20/02/07 (B383) L’EXPRESS avec Reuters. Les armes font à nouveau la loi à Mogadiscio

Abdi
Nur possédait déjà un pistolet. Mais pour protéger
sa femme et ses trois enfants, cet habitant de Mogadiscio vient d’acquérir
un fusil d’assaut AK-47 payé au prix fort, tant les armes sont recherchées
dans la capitale somalienne.

L’installation
à Mogadiscio du gouvernement reconnu par la communauté internationale,
après sa victoire éclair contre les combattants islamistes en
décembre, n’a guère apporté la sécurité
aux habitants de la capitale.

"Mes
voisins ont été attaqués à plusieurs reprises
par des voyous armés de mitrailleuses, c’est pourquoi j’ai acheté
un AK-47", explique Nur.

"Ce
sont des voyous qui nous terrorisent jour et nuit.

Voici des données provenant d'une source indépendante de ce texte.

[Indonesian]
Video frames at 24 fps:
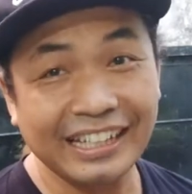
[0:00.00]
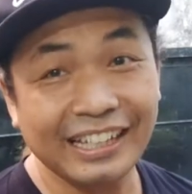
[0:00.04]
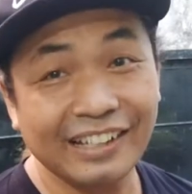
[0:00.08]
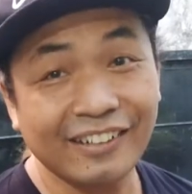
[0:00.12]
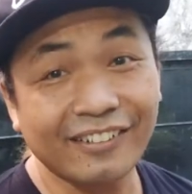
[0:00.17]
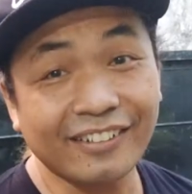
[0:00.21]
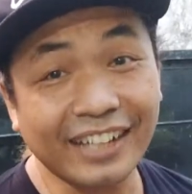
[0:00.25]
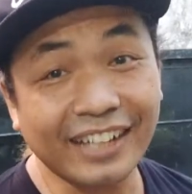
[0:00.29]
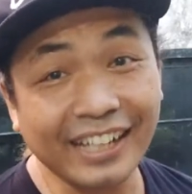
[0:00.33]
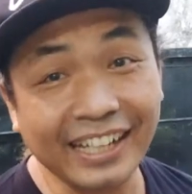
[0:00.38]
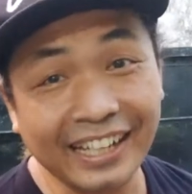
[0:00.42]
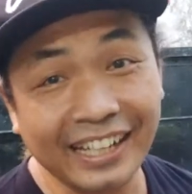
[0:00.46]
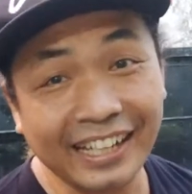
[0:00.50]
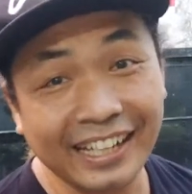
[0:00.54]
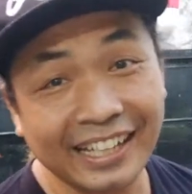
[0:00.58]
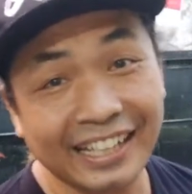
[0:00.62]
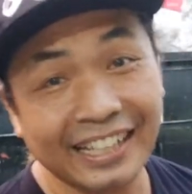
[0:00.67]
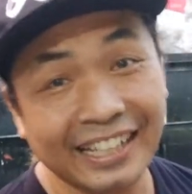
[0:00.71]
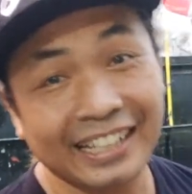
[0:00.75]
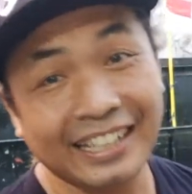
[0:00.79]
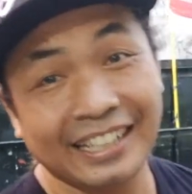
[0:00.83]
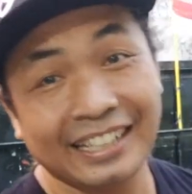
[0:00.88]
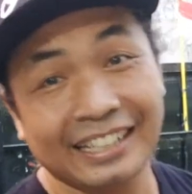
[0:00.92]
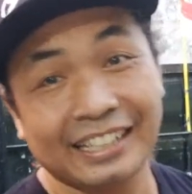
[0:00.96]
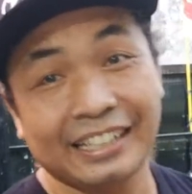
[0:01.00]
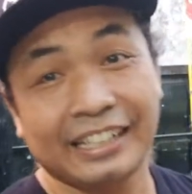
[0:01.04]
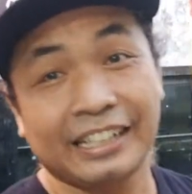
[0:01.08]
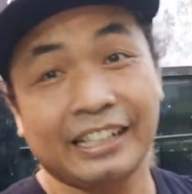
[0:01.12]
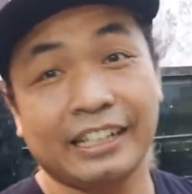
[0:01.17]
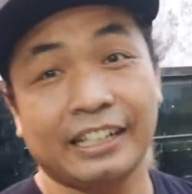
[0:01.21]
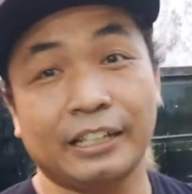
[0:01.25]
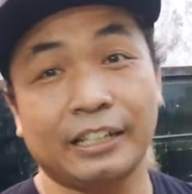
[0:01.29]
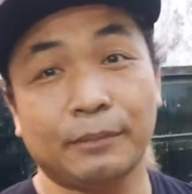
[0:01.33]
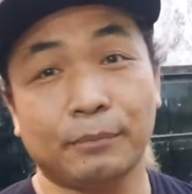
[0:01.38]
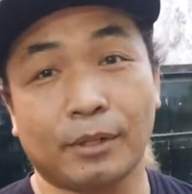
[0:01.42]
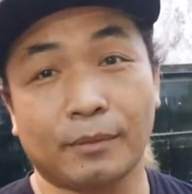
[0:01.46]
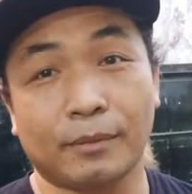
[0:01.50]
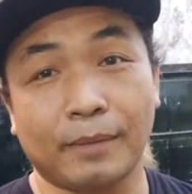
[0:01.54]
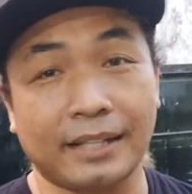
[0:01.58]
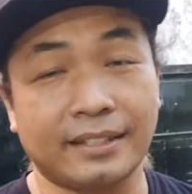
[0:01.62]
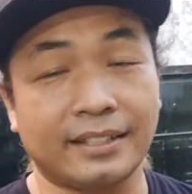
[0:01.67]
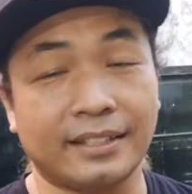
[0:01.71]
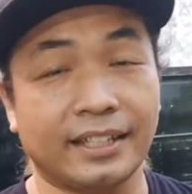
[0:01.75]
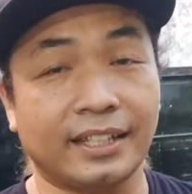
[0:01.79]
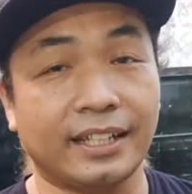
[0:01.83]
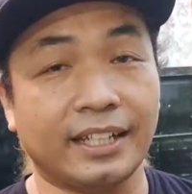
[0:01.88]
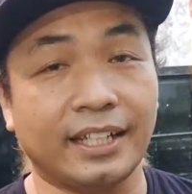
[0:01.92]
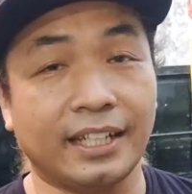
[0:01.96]
oke
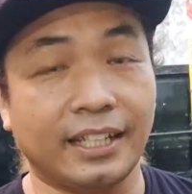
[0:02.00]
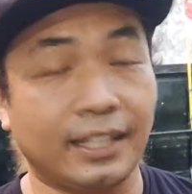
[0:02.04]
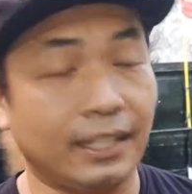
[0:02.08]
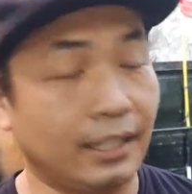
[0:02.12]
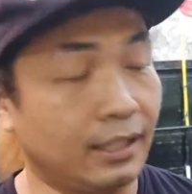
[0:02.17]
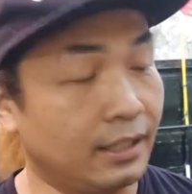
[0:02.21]
informasi ini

Et il y en a d’autres qui
se cachent entre nos maisons pour tirer des obus ou des roquettes contre le
gouvernement, qui réplique et nous touche nous."

Après
sa victoire grâce à l’appui décisif de l’armée
éthiopienne, le gouvernement avait manifesté la volonté
de désarmer Mogadiscio, ville d’un million d’habitants plongée
dans le chaos depuis 1991 mais qui avait retrouvé un semblant de calme
en six mois d’application stricte de la loi islamique.

Peu d’armes
ont toutefois été rendues et elles sont désormais de
retour dans les rues de la capitale.

Comme
des dizaines d’autres habitants, Nur a pris les choses en main et a rejoint
un groupe d’autodéfense chargé de protéger la population
non seulement contre les bandes criminelles mais aussi contre les rebelles
organisés.

"Nous
patrouillons dans les rues jour et nuit, en équipes", dit-il.

"J’avais
un pistolet chez moi mais ce n’est pas suffisant. Il me fallait une arme plus
grosse."

ÉNORMES
BÉNÉFICES

Dans une
ville où les armes font la loi depuis le renversement du dictateur
Mohamed Siad Barré, il n’est guère difficile d’en trouver une,
à condition de pouvoir la payer.

"L’insécurité
a augmenté la demande", constate un trafiquant d’armes sur le
marché de Cirtogte ("tireur en l’air" en somali).

"Un
AK-47 coûtait 200 dollars avant la prise de Mogadiscio par le gouvernement.
Il peut désormais coûter jusqu’à 400 dollars. Un pistolet
qui partait pour 230 dollars monte désormais à 400 dollars",
ajoute cet homme qui tient à conserver l’anonymat.

Armes
de poing et fusils semi-automatiques – les fameuses Kalachnikov – sont les
plus recherchés. Les obus de mortier et les grenades tirés quasi
quotidiennement contre les forces gouvernementales et éthiopiennes
sont aussi fortement demandés.

"Il
y a trois catégories d’acheteurs", détaille le trafiquant.
"Les gens ordinaires, les bandits et ceux qui se préparent à
combattre les forces étrangères. Ils achètent des armes
lourdes et légères, notamment des obus de mortier en masse."

La plupart
des armes sur le marché proviennent de l’énorme arsenal laissé
derrière eux par les islamistes.

Même
si le gouvernement a bloqué l’un des principaux points d’entrée
du trafic d’armes à Mogadiscio, les affaires restent florissantes pour
les vendeurs.

"J’ai
choisi de vendre des armes en raison des énormes bénéfices.
On peut facilement faire des marges de 100%", explique le trafiquant,
dans un sourire.

"Je
fais des affaires. Je veux seulement gagner de l’argent, pas tuer des gens.
Celui qui achète des armes est responsable de leur utilisation",
ajoute-t-il.

Le gouvernement
fonde ses espoirs de stabilisation sur le prochain déploiement d’une
force de maintien de la paix de l’Union africaine. Cependant, la mission de
l’UA sera non seulement compliquée par la menace des combattants islamistes
mais aussi par la culture des armes à feu répandue dans quasiment
toutes les familles du pays.

Le
trafiquant d’armes prévient: "Il y a suffisamment d’armes dans
ce pays pour alimenter la guerre pendant encore 10 ans."